====== Supplied records

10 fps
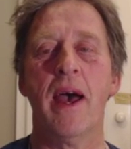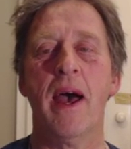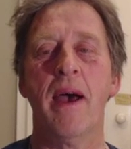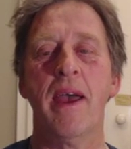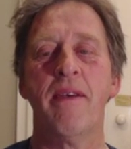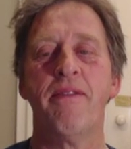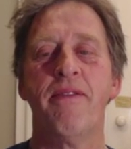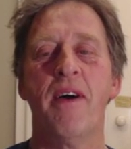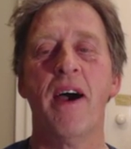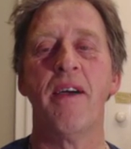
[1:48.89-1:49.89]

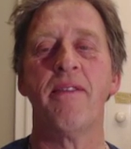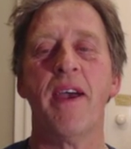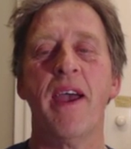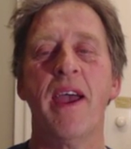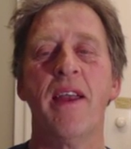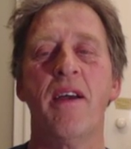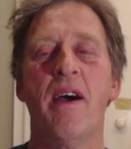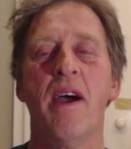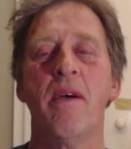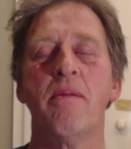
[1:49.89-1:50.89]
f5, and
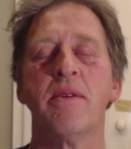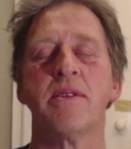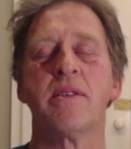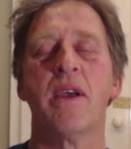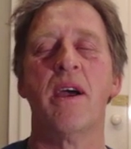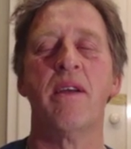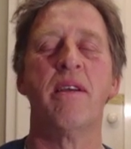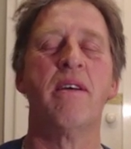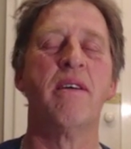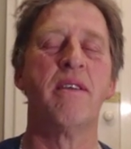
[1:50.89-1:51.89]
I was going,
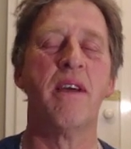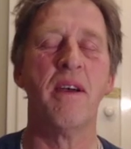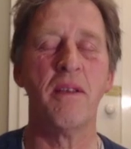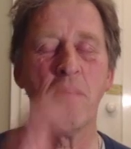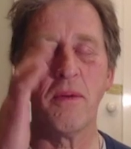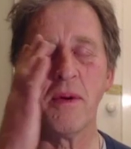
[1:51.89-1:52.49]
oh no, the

============
====== Supplied records

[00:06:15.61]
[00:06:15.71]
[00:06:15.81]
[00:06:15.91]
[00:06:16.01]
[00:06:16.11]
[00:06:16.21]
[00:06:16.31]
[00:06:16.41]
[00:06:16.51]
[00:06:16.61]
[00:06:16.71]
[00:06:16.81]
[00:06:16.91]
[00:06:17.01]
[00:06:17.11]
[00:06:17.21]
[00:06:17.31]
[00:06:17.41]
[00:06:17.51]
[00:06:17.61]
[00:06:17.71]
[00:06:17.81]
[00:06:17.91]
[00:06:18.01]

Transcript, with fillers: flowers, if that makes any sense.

============
====== Supplied records

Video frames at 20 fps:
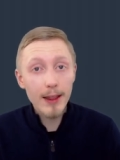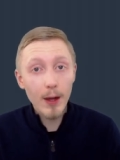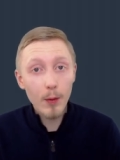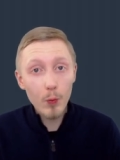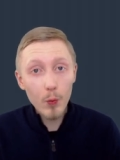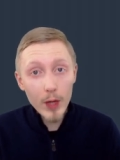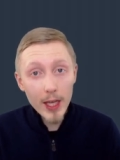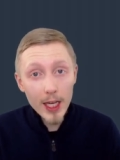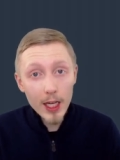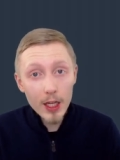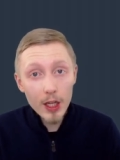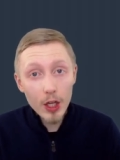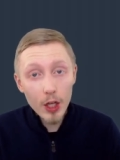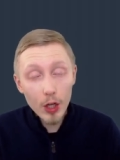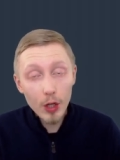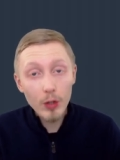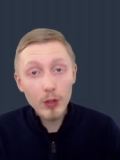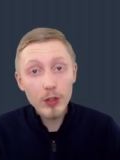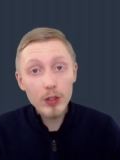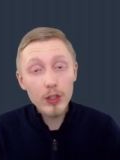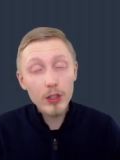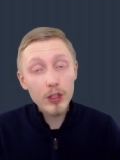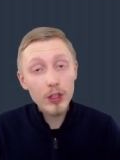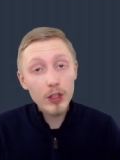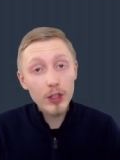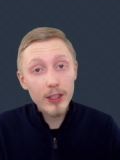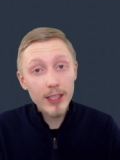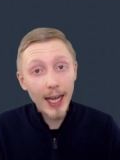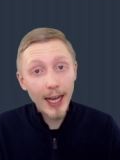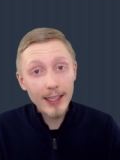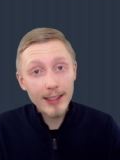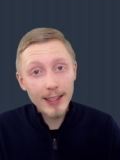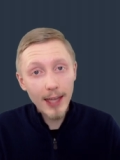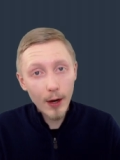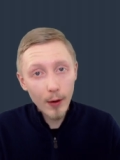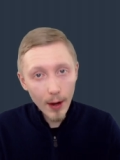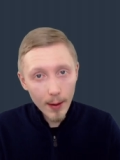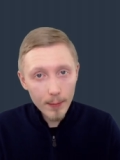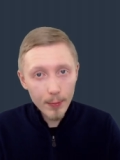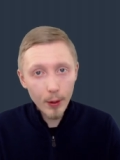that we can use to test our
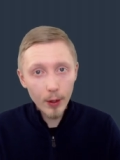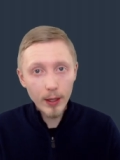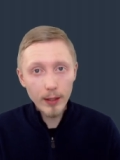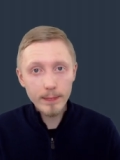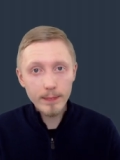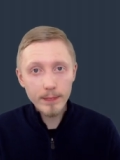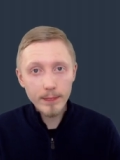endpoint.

============

Look above for the line with "[00:06:17.81]" and the line with "Transcript, with fillers: flowers, if". Write out those two lines and all the lines between them, exactly, and no others.

**Result**
[00:06:17.81]
[00:06:17.91]
[00:06:18.01]

Transcript, with fillers: flowers, if that makes any sense.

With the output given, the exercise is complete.